Duffey served from 2001 until his judicial appointment as the Northern District of Georgia’s U.S. attorney—a post for which he was nominated just five days before the Sept. 11, 2001, terrorist attacks.
Duffey began his legal career as an attorney with the U.S. Air Force’s Judge Advocate General Corps. Duffey also served from 1994 to 1995 as deputy independent counsel and associate independent counsel in the Office of Independent Counsel during the Whitewater investigations of then-President Bill Clinton and first lady Hillary Rodham Clinton.
Duffey was hired by former Independent Counsel Robert B. Fiske in 1994 and also worked for Kenneth W. Starr, who replaced Fiske later that year.
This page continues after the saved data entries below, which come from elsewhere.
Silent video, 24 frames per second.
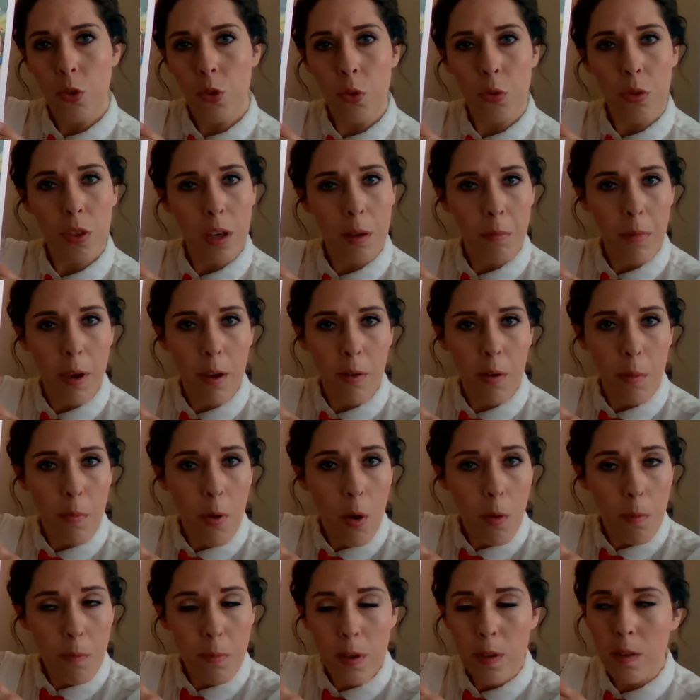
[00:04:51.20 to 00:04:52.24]
Do you think Mary
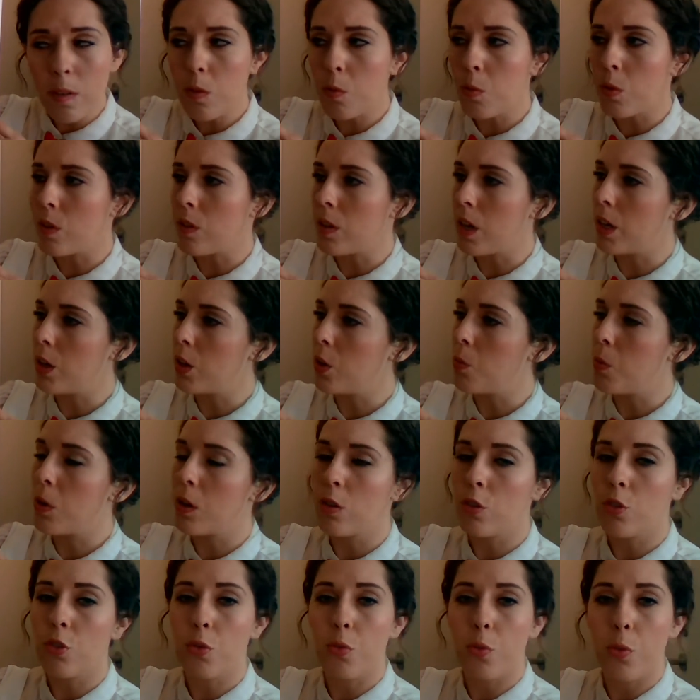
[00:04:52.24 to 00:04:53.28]
Poppins would take you
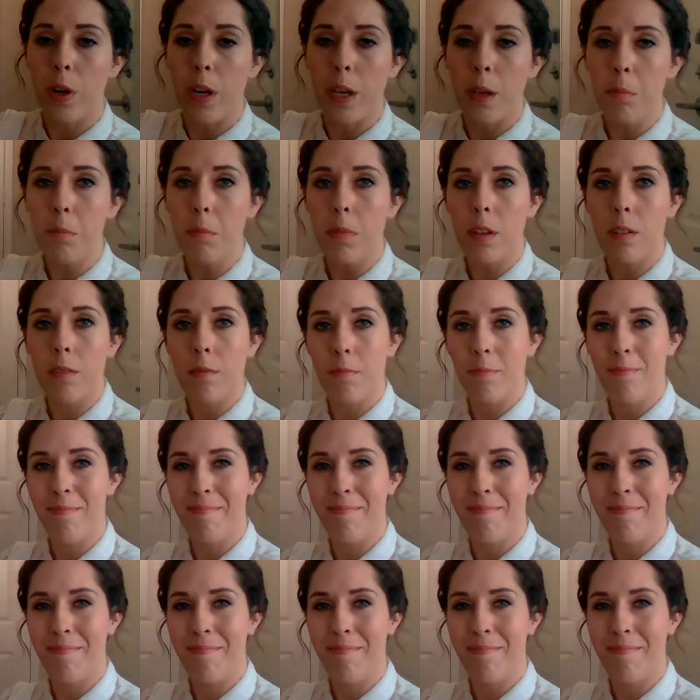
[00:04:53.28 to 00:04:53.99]
on a dream?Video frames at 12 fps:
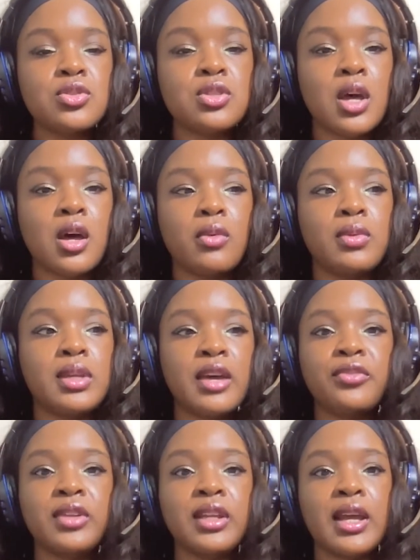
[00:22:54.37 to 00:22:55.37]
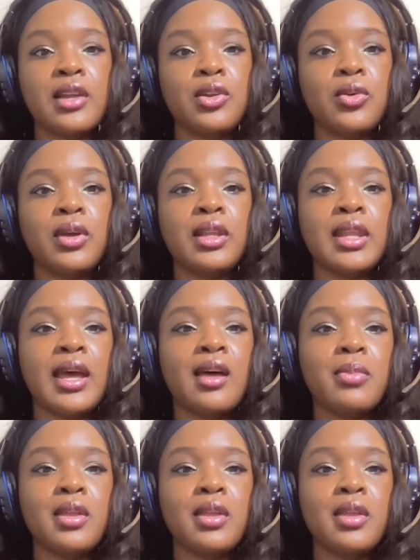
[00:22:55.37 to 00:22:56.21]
So definitely not doing that.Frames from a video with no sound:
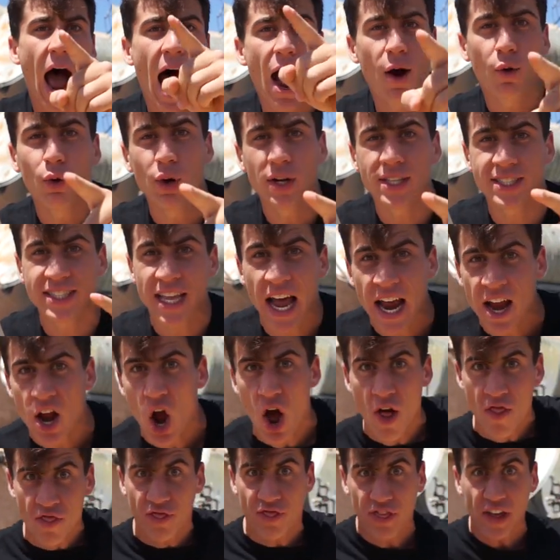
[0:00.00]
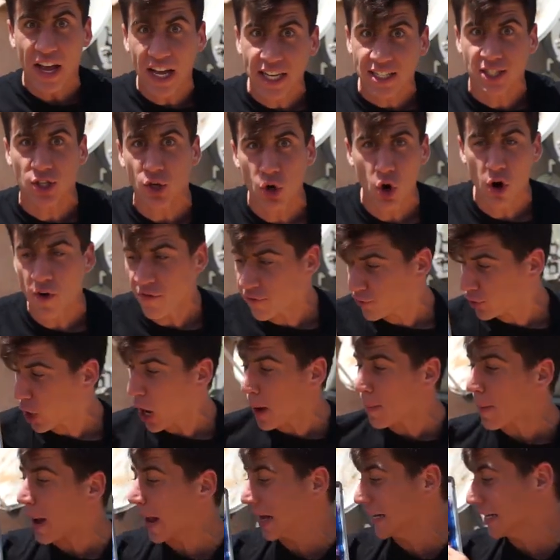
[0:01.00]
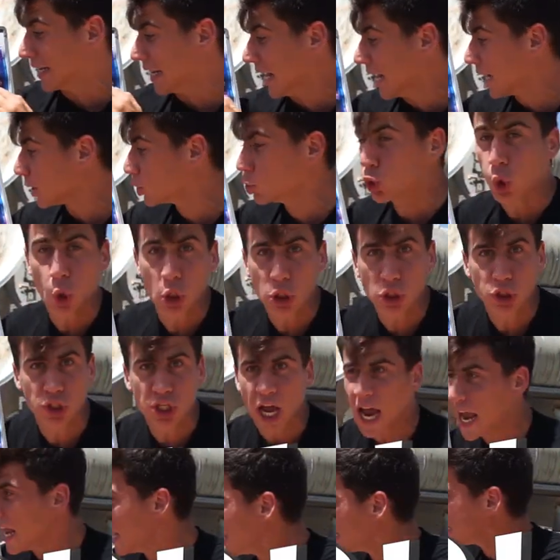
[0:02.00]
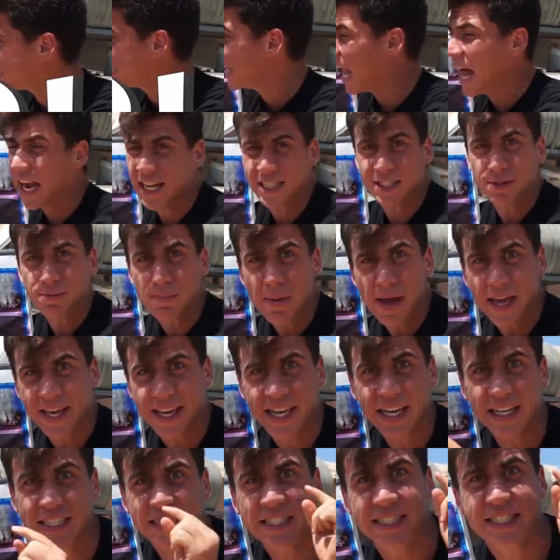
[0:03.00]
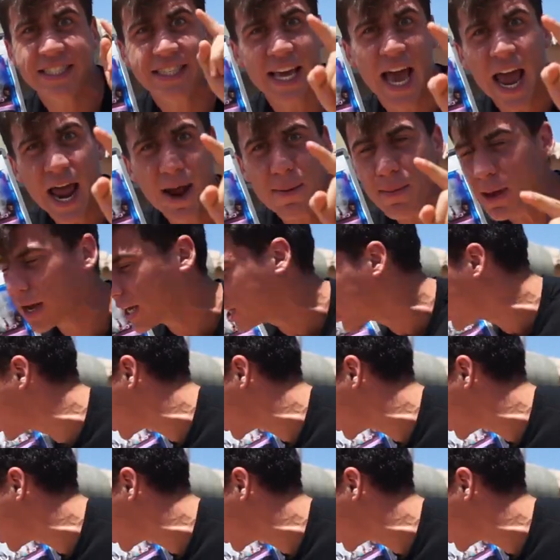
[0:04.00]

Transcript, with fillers: I will stay on this rooftop until 2J sells me his gaming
When Fiske hired Duffey, he was already a partner at King & Spalding in Atlanta, where he was a member of the firm’s special matters and government investigations group. After leaving the Whitewater investigative team in 1995, Duffey returned to King & Spalding, where he counted among his mentors former U.S. Attorney General Griffin Bell and Frank C. Jones, two pillars at the firm.
After the 2000 election, Bell actively encouraged Duffey—who had chaired George W. Bush’s 2000 campaign finance committee in Georgia—to seek the U.S. attorney post. Bell told the Daily Report at the time that he had recommended Duffey to Jones, who chaired the committee vetting and recommending candidates to the Bush administration for federal judgeships and U.S. attorney slots in Georgia.
When Duffey was nominated to the federal bench, he told the Daily Report that his stint as U.S. attorney in the immediate aftermath of the Sept. 11 attacks had convinced him that “where I believe I am called to be is in the public sector.”
Duffey’s father was a career military officer in the U.S. Navy, and Duffey attributed his desire for public service, in part, to growing up in an environment where family members were “dedicated to things that improved the country.”
Duffey graduated from Drake University in Des Moines, Iowa, in 1973 and from the University of South Carolina School of Law in 1977.